Outstanding questions and future directions
An important remaining question is whether mTORC1 activation or NRF2 induction can lead to an increase in cone survival at later stages of the disease process, such as after the rod cells have died. Interestingly, although Venkatesh et al. (5) induced mTORC1 prior to rod cell death, several mTORC1 downstream targets were expressed only at the onset of cone cell death. In the studies by Xiong and colleagues (4), AAV-NRF2 was delivered to retinae of newborn mice, resulting in transgene expression shortly before massive rod cell death would have taken place. Would it be possible to deliver AAV-NRF2 prophylactically in humans with RP? With respect to the mTORC1 studies, what genes or small molecules can be used to activate this pathway? Is there a transcription factor analogous to NRF2 that could be delivered to the appropriate cells to induce mTORC1? Additionally, specificity is an important consideration, as both NRF2 and mTORC1 are master regulators of several downstream processes, and long-term perturbation of these pathways in human patients may not be well tolerated. An inducible system such as the Tet-On/Off or lac operon systems may be beneficial in this scenario, in which activation of the transgene can be controlled externally.

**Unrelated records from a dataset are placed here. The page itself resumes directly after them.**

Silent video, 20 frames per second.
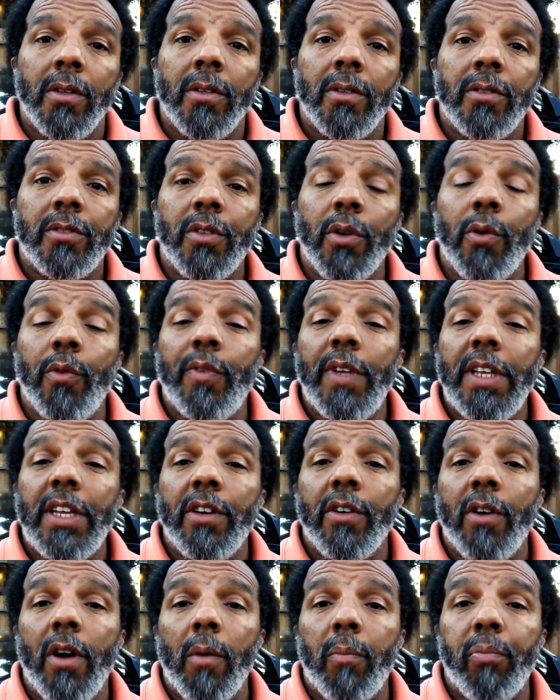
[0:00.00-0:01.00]
So via
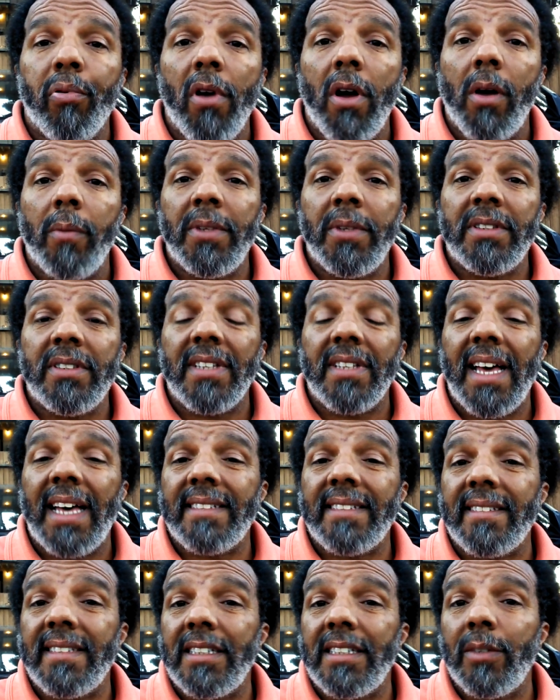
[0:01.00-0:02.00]
our promise, I
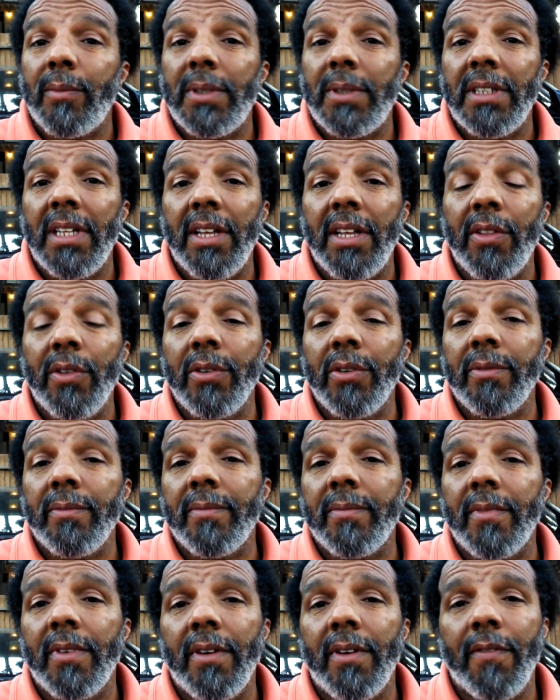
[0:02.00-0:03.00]
sent him another
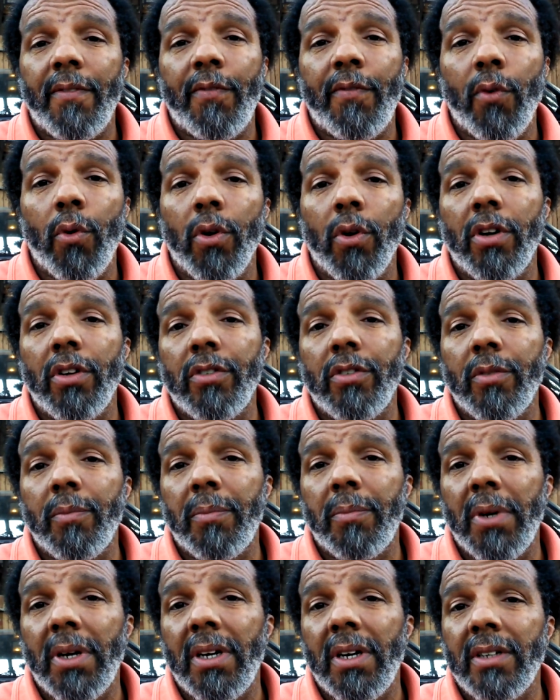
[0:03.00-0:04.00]
$400
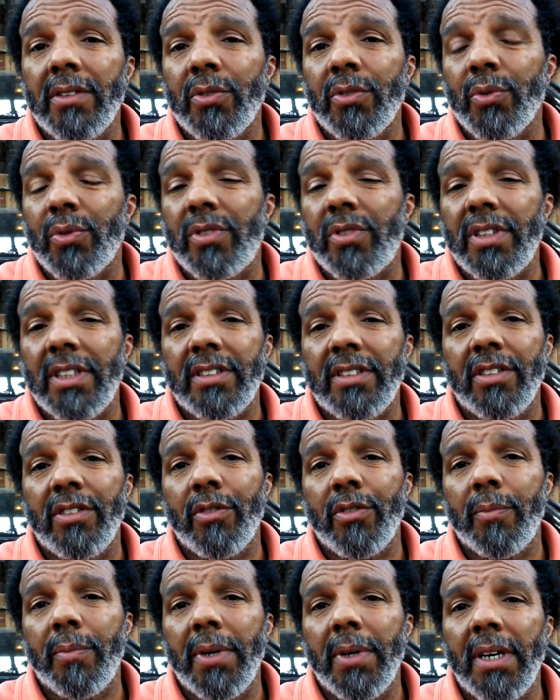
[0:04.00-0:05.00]
or
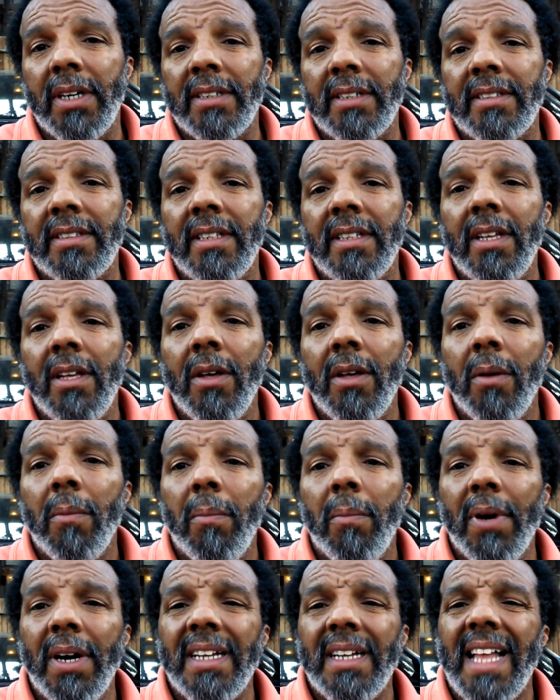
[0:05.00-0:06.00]
$600,
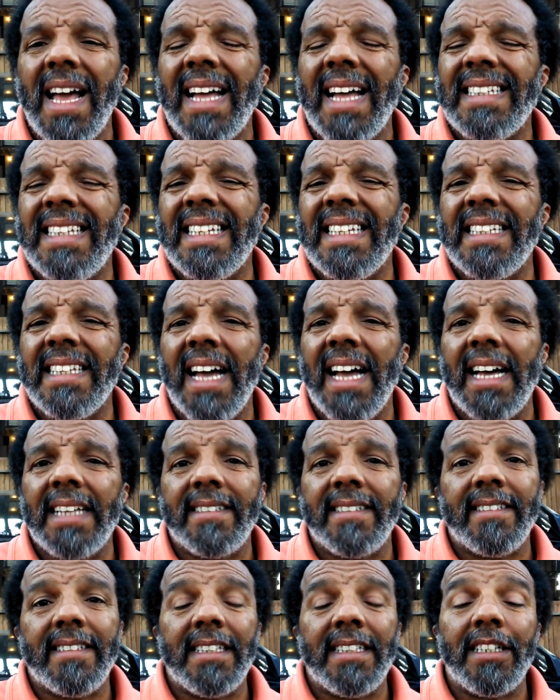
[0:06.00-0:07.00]
but I did
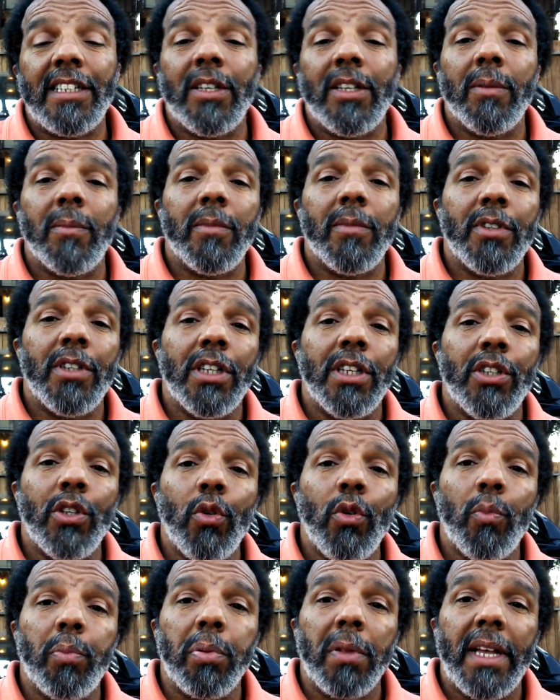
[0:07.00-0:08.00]
not send him the
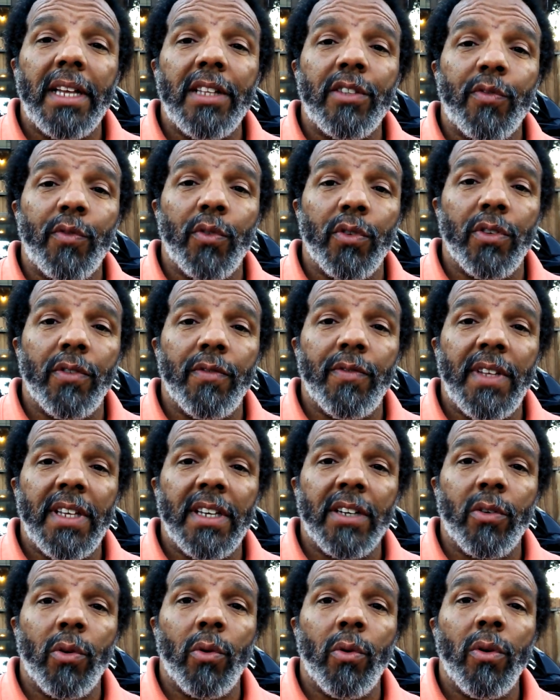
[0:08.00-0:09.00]
new plates for the
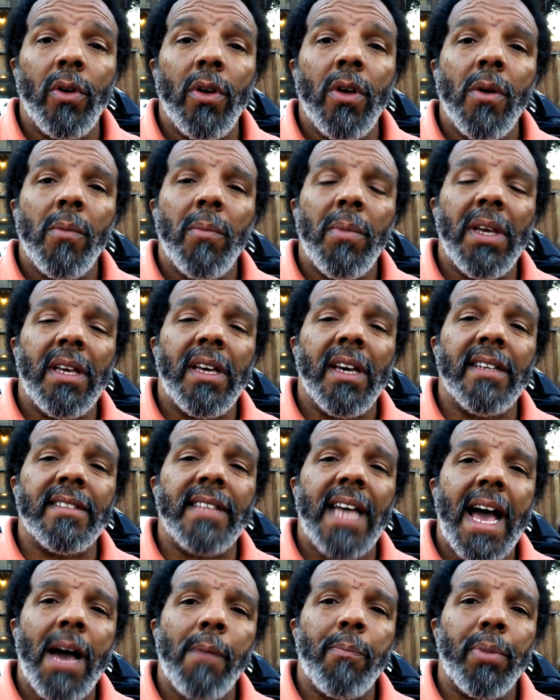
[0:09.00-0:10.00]
vehicle because
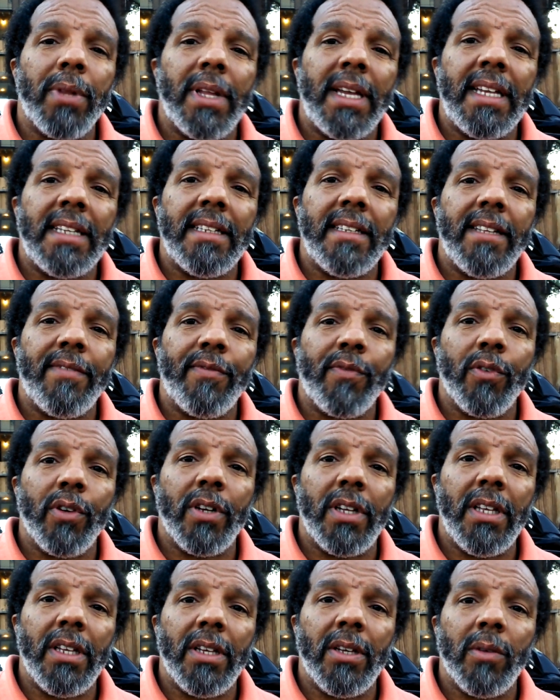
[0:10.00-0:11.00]
I planned for
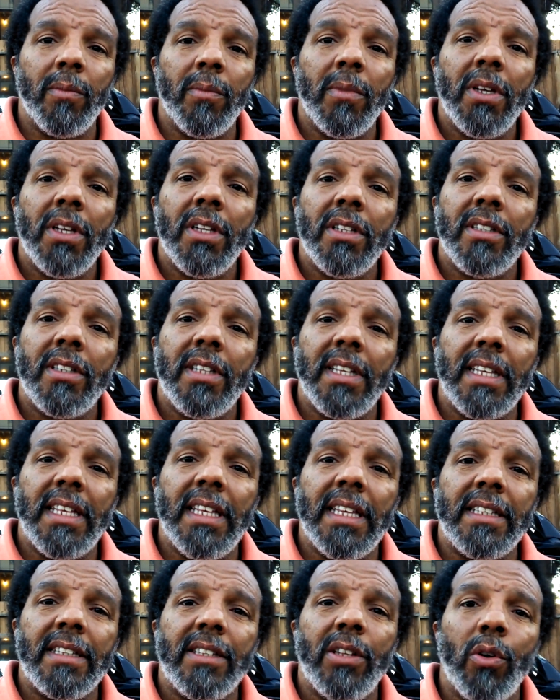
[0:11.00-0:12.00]
him to
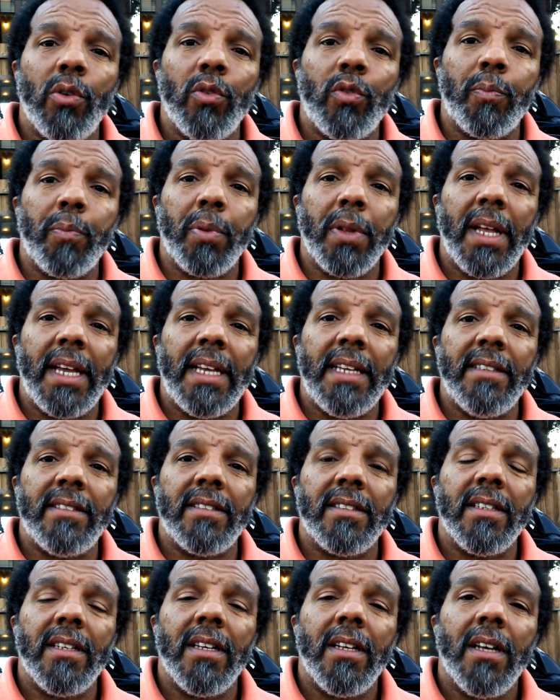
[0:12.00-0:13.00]
get those
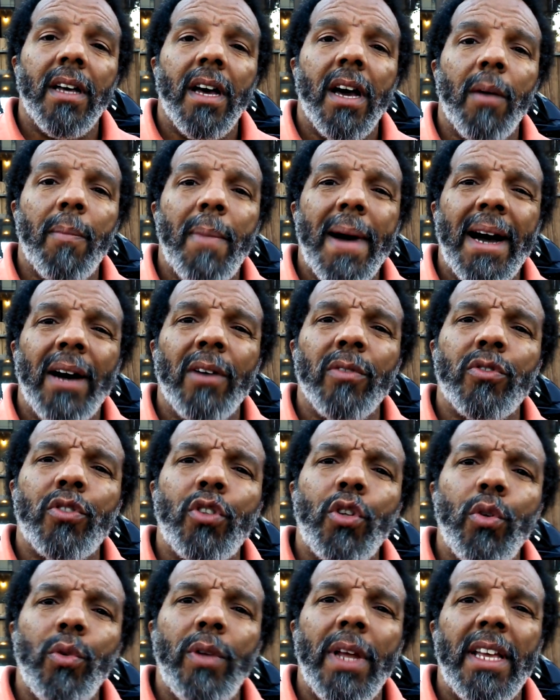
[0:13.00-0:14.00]
plates about
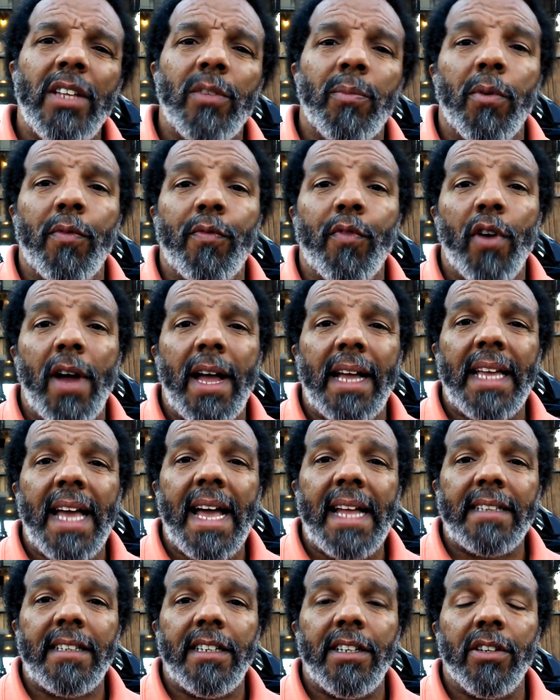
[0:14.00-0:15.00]
2 days before I
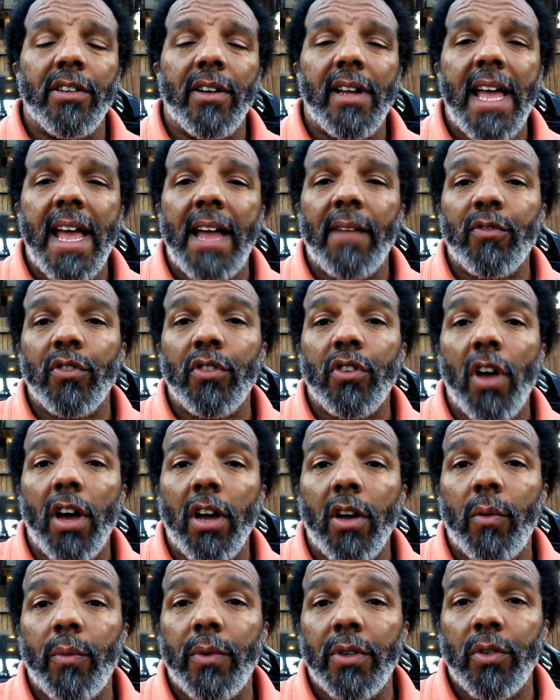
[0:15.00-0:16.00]
got there. After
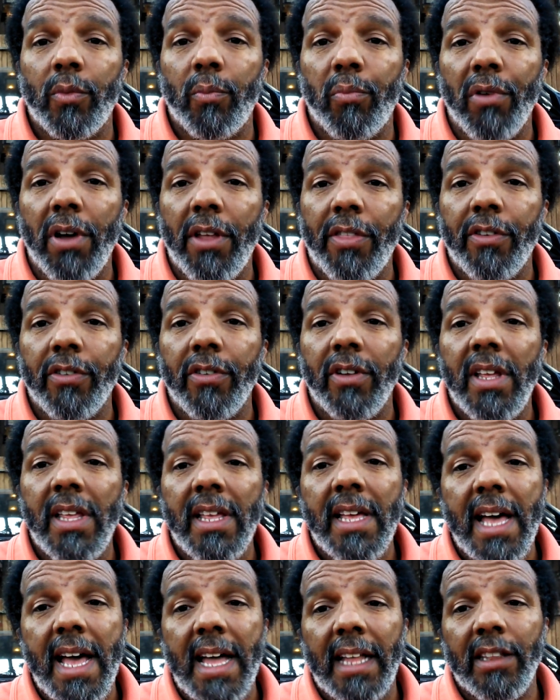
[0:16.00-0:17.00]
talking with his brother,
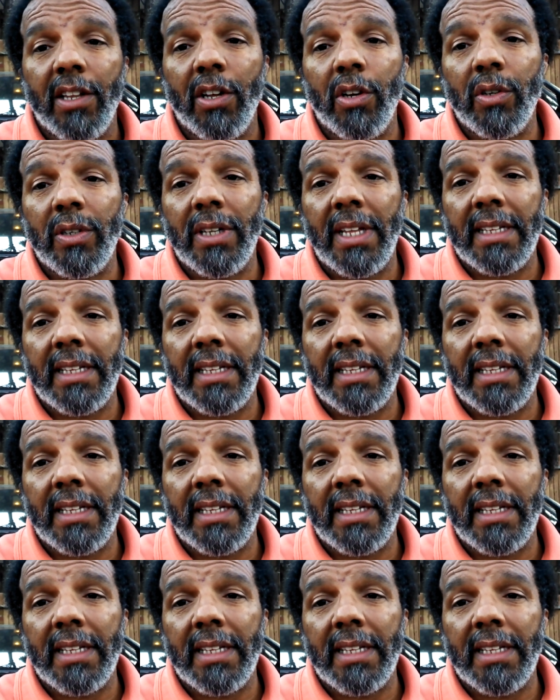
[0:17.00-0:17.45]
I learned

With the reports from Venkatesh et al. (5) and Xiong et al. (4), it is now possible to expand the list of potential gene candidates that could be used to generically enhance cone survival in blinding disease. Somatic gene transfer has been used in recent years to test the ability of the neurotrophic factor rod-derived cone viability factor (RdCVf) to enhance cone survival in both autosomal recessive and autosomal dominant models of RP (16–18).

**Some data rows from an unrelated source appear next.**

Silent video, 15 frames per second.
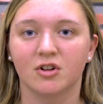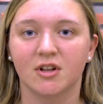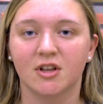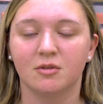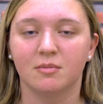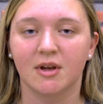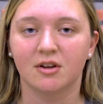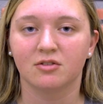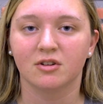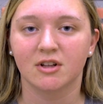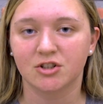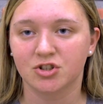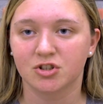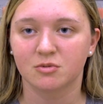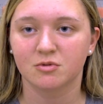really you make
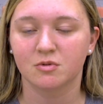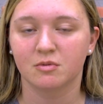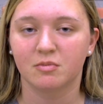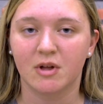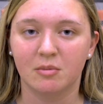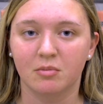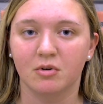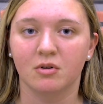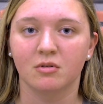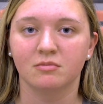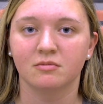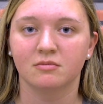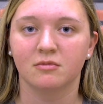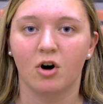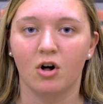relationships with
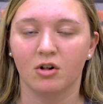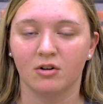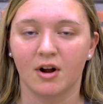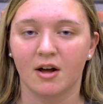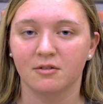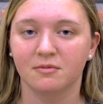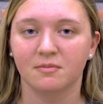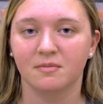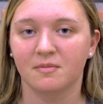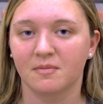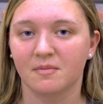people all around.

Regardless of what exact strategy(ies) ultimately serves to sustain cone photoreceptors, it will need to be implemented such that the cones are structurally supported. The rods provide trophic support to cone cells, and, consequently, healthy rod cell transplantation into RP mice lacking rods can delay cone death (8). Providing physical support, for example with the help of biopolymers, may be important for both cone viability and function (19). For end-stage retinal degeneration, in which the residual cone cells are nonfunctional or are lost, strategies such as transplanting photoreceptors (20), implanting electronic prostheses (21), or using optogenetic strategies (22) may be beneficial for restoring navigational vision.
Acknowledgments
This work was supported by grants from the Foundation Fighting Blindness; Research to Prevent Blindness; the NIH (1R24 EY019861-01A1 and 8DP1EY023177); the Mackall Foundation Trust; and the F.M. Kirby Foundation.
Footnotes
Conflict of interest: Jean Bennett serves as a consultant for Spark Therapeutics, is a scientific advisory board member for Avalanche Biotechnologies, and a founder of GenSight Biologics. Spark Therapeutics funds phase I/II and phase III gene therapy clinical trials for LCA2, of which Dr. Bennett is scientific director. Jean Bennett is a coinventor on a patent for a method to treat or slow the development of blindness, but waived any financial interest in this technology in 2002. Jean Bennett is a coinventor on several US provisional patents: “Gene Therapy for Disorders Related to CEP290” (61/847,016); “Compositions and Methods for Correction of Heritable Ocular Disease” (62/081,295); “Vision Test to Determine Retinal Disease Progress” (62/077,286); “Compositions and Methods for Self-regulated Inducible Gene Expression” (62/032,449); and “Proviral Plasmids for Production of Recombinant Adeno-associated Virus” (14/117,312).
Reference information:J Clin Invest. 2015;125(4):1390–1392. doi:10.1172/JCI80821.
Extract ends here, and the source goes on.